Help with grep script

BAPaul · March 31, 2013, 6:26pm

Hello, i am in need of assistance with a linux homework.

The problem statement, all variables and given/known data:
I must print out all the lines which have an uneven number of characters([number of characters on line]%2=1)
Relevant commands, code, scripts, algorithms:
GREP
The attempts at a solution (include all code and scripts):

I have read most of the manual and still not able to come up with a solution to count characters using grep. Very important: using grep is a must.

Complete Name of School (University), City (State), Country, Name of Professor, and Course Number (Link to Course):
Universitatea Babes Bolyai Facultatea de Matematica si Informatica, Cluj-Napoca,Romania,Dr. Boian Florian(the course is in Romanian, so i figure it's useless to post a link here)

Note: Without school/professor/course information, you will be banned if you post here! You must complete the entire template (not just parts of it).

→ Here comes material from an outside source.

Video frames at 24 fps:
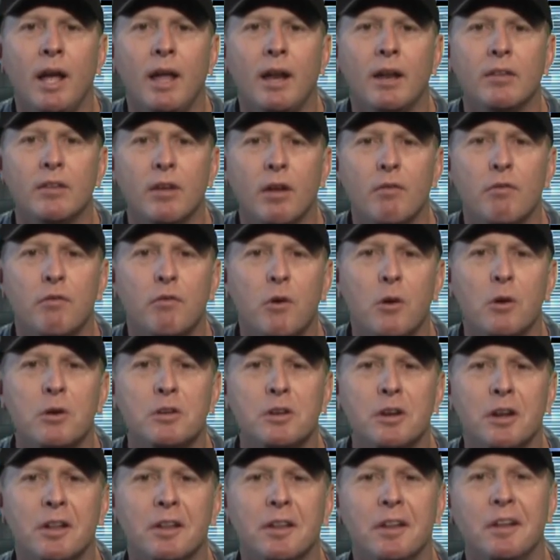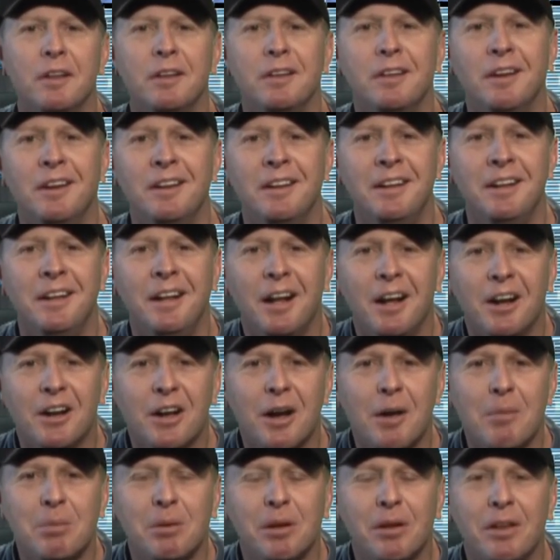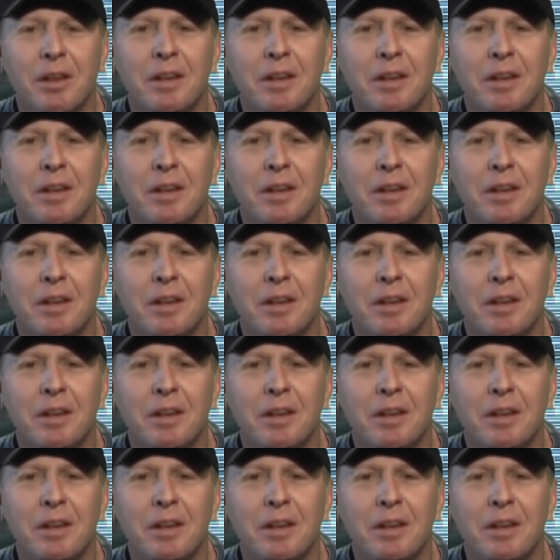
And it's unfortunate that a couple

jim_mcnamara · March 31, 2013, 7:43pm

I would guess your prof is more interested in how to construct a regular expression to eliminate odd or even numbers of characters. Have you done regular expressions (regex) in class? Or character classes e.g., '[0-9]' means for all digits?
e.g. -

'^[a-z]{10}$'

What does this regex do?

Yoda · March 31, 2013, 8:20pm

I am not sure if there is any method to use grep alone for counting the number of characters.

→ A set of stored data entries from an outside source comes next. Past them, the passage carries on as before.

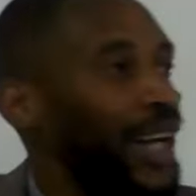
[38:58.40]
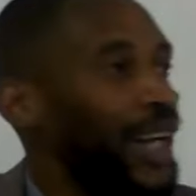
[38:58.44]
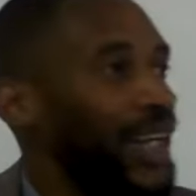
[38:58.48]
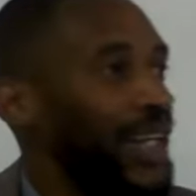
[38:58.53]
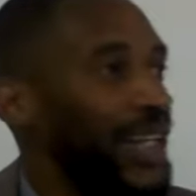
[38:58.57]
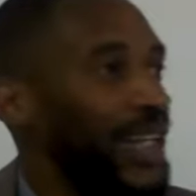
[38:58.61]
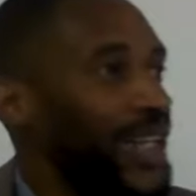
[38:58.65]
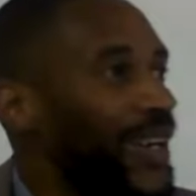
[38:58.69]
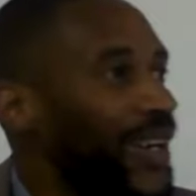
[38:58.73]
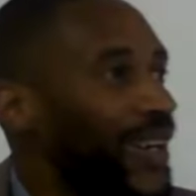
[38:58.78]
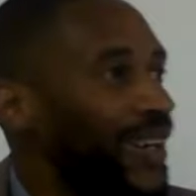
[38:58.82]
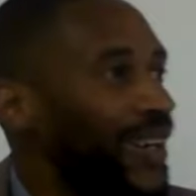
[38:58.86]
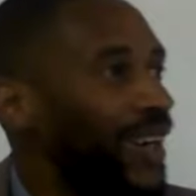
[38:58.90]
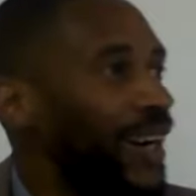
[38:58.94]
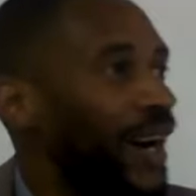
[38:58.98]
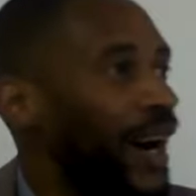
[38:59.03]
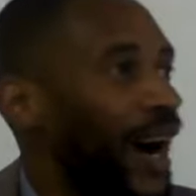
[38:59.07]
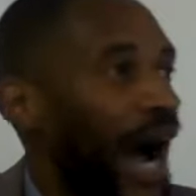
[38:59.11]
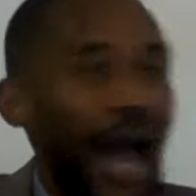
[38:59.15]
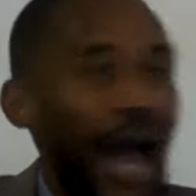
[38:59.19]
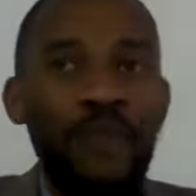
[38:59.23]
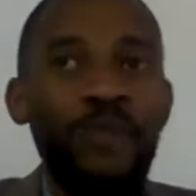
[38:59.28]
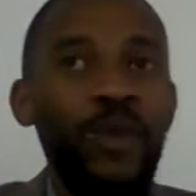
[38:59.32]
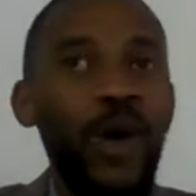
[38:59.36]
you
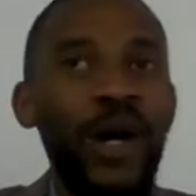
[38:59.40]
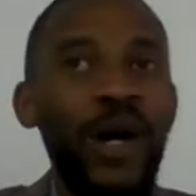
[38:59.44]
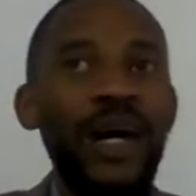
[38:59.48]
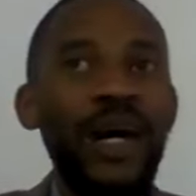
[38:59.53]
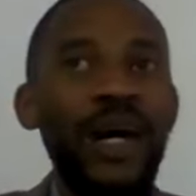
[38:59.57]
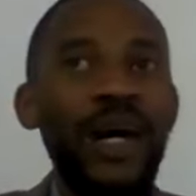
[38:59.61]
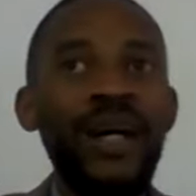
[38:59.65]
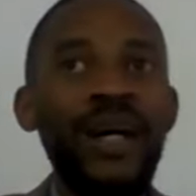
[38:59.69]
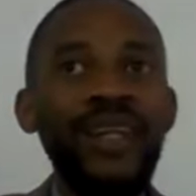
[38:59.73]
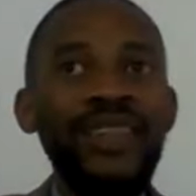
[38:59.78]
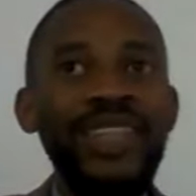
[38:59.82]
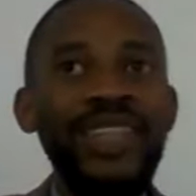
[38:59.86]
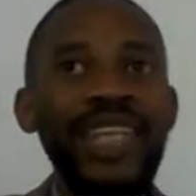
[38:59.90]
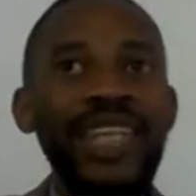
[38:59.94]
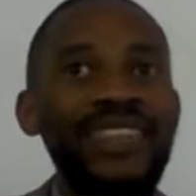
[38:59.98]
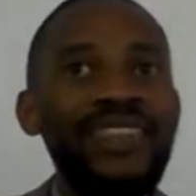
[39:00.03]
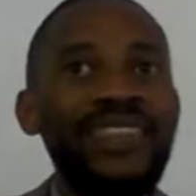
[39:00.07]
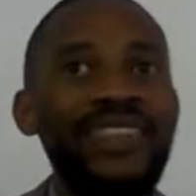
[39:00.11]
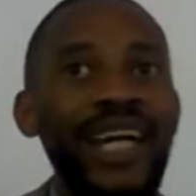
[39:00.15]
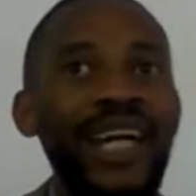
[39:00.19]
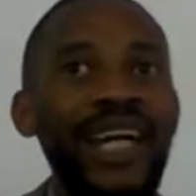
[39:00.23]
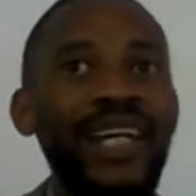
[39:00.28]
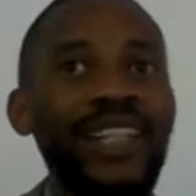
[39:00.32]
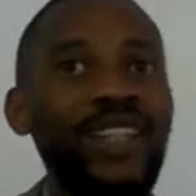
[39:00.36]
know, I'm gonna, this
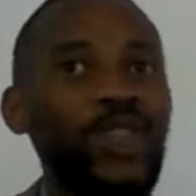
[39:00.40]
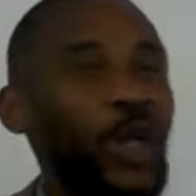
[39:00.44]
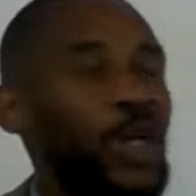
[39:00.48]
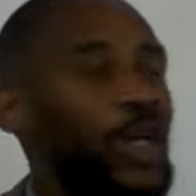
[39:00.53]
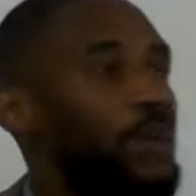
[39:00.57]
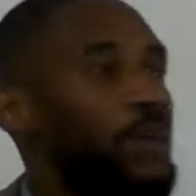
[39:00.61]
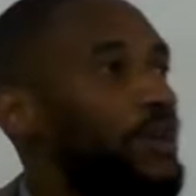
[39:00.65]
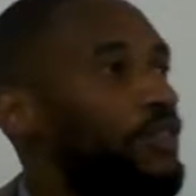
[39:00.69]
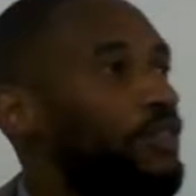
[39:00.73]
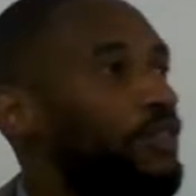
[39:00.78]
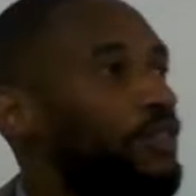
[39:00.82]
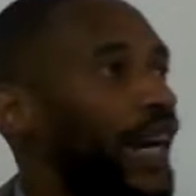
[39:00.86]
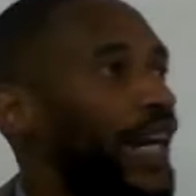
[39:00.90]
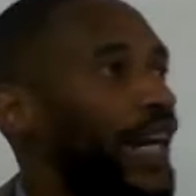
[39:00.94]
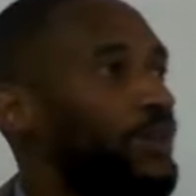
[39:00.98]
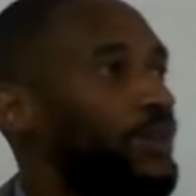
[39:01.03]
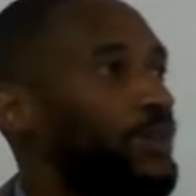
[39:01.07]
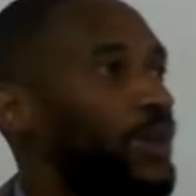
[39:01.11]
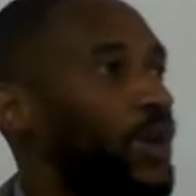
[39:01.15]
day is gonna be fine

But you can use grep along with wc to count number of characters.

Here is an example:

$ printf "BAPaul" | grep -o "." | wc -l
6

-o      Only matching
"."     Match any single character
wc -l   Print the newline counts

hanson44 · March 31, 2013, 9:07pm

I disagree with the previous responses. There's definitely a way to do it. Took me just a few seconds to "get it", at least one way. And it's not a "trick question". This is a very good question your professor asked.

My understanding is I'm not supposed to just give the answer. I'm sure you can figure it out if you understand regular expressions. Do you understand regular expressions?

I'll give a clue. The regular expression is relatively short.

Before you try to solve the problem, your first step should be to build a test file to confirm if your solution works or not. Could you provide the test file?

elixir_sinari · March 31, 2013, 9:20pm

I agree with hanson44; this can be done with grep alone. A good question.
Another clue: Read up on quantifiers in regular expressions.

RudiC · April 1, 2013, 5:32am

LOL and agreed - it is very short!

Scrutinizer · April 1, 2013, 5:53am

Yet another clue would be that you might want to revisit the assumption that you need to count characters...

MadeInGermany · April 3, 2013, 2:27pm

grep defaults to RE, and I don't find a solution with RE.
But there are some solutions with ERE (extended regular expression).
Also the example in previous post let me think that you all mean ERE when saying "regular expression":

^[a-z]{10}$

where {10} is ERE (while \{10\} is RE).
So I suggest to study man egrep
and only take the ERE option from man grep .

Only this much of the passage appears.